To date no plant resistance gene has been cloned that acts against Poleroviruses. The majority of single dominant anti-viral resistance traits in plants have been found to encode nucleotide binding leucine rich repeat proteins (NB-LRR) (de Ronde et al. 2014). Analysis of the G. hirsutum genome sequence between NG0204310 and GhCSIRO_2637 reveals eleven putative NB-LRR genes (A10G2067, A10G2068, A102070, A102072, A102073, A102074, A102076, A102077, A102078, A102080 and A102081) that could be potential candidates for Cbt (Table S5).

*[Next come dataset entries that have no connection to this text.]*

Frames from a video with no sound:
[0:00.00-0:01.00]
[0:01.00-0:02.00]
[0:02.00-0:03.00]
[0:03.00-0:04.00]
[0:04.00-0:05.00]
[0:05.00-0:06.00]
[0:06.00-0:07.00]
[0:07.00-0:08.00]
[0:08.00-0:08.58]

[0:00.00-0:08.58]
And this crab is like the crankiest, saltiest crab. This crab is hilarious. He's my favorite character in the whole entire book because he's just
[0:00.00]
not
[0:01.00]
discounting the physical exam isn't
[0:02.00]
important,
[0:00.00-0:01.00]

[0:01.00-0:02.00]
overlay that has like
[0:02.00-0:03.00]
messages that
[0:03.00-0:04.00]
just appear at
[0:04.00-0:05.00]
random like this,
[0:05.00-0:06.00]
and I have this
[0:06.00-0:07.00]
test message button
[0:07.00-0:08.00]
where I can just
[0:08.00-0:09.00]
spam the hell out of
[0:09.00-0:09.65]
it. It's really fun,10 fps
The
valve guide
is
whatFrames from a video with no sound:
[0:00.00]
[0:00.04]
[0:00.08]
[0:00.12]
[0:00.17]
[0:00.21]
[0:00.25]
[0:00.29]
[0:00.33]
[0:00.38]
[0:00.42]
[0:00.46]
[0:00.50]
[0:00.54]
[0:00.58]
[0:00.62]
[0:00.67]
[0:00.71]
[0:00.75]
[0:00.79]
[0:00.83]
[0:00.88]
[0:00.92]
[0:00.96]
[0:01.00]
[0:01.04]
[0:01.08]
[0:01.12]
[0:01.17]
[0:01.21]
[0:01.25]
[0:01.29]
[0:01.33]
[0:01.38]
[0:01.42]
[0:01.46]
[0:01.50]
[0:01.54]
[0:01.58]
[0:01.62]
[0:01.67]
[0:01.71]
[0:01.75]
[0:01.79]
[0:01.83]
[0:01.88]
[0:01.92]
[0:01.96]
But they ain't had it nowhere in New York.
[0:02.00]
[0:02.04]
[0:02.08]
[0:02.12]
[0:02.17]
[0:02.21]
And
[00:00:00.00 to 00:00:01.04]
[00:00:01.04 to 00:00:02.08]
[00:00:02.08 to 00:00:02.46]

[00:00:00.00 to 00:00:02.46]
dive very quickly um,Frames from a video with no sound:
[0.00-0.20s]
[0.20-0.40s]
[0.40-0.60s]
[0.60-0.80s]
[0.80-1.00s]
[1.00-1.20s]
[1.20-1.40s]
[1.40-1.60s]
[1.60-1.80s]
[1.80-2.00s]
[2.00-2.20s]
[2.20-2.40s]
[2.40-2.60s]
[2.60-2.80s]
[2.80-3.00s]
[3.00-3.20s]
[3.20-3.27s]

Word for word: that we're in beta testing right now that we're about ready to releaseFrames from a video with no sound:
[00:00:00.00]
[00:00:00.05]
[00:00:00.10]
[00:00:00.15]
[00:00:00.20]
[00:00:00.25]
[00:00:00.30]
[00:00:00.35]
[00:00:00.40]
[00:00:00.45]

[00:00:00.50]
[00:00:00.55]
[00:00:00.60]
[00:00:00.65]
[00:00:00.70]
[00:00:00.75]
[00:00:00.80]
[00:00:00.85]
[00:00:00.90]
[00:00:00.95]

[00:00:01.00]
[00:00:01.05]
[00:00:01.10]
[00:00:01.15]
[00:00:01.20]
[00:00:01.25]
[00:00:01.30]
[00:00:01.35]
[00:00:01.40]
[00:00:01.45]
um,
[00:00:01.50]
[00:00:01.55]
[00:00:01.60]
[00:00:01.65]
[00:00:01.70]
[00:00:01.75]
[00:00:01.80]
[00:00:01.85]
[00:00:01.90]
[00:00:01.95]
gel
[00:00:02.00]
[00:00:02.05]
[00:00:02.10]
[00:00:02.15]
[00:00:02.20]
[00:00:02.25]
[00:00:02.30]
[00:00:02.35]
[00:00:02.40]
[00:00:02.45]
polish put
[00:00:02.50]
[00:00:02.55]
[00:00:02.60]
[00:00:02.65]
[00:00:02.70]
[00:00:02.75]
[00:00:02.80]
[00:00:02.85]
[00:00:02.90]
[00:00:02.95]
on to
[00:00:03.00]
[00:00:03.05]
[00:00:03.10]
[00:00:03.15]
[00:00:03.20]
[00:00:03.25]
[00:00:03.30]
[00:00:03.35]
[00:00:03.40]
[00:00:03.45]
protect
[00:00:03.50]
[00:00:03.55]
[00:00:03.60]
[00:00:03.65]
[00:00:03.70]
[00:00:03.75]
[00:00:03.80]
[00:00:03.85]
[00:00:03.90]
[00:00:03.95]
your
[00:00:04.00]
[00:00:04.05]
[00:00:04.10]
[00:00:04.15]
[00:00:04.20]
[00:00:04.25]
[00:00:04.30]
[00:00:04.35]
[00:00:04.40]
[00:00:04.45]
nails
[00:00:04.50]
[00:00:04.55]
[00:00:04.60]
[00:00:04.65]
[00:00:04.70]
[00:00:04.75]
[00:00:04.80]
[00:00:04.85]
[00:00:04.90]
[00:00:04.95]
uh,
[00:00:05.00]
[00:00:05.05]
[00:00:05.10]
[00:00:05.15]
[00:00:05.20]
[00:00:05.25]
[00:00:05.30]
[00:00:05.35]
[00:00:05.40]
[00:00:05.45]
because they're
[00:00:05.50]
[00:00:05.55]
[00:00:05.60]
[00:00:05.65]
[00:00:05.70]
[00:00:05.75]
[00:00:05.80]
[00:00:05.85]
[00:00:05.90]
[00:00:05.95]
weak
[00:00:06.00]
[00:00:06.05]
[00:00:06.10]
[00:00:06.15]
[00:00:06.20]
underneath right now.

Identification of the Cbt gene will require either fine mapping of the region and/or testing of each of the eleven potential NB-LRR candidates isolated from ‘Delta Opal’ transformed into a susceptible variety.

In summary, long term management of CBT in Australia requires the transfer of host plant resistance against CBTV to all current and future commercial cotton varieties. Phenotypical assays for CBT resistance have proven to be difficult and somewhat unreliable and as yet no new CSIRO CBT resistant germplasm has been released in Australia. The SNP markers identified in this study will significantly improve the speed and accuracy of screening for CBT resistant germplasm and that should lead to a more rapid deployment of resistant varieties in the future.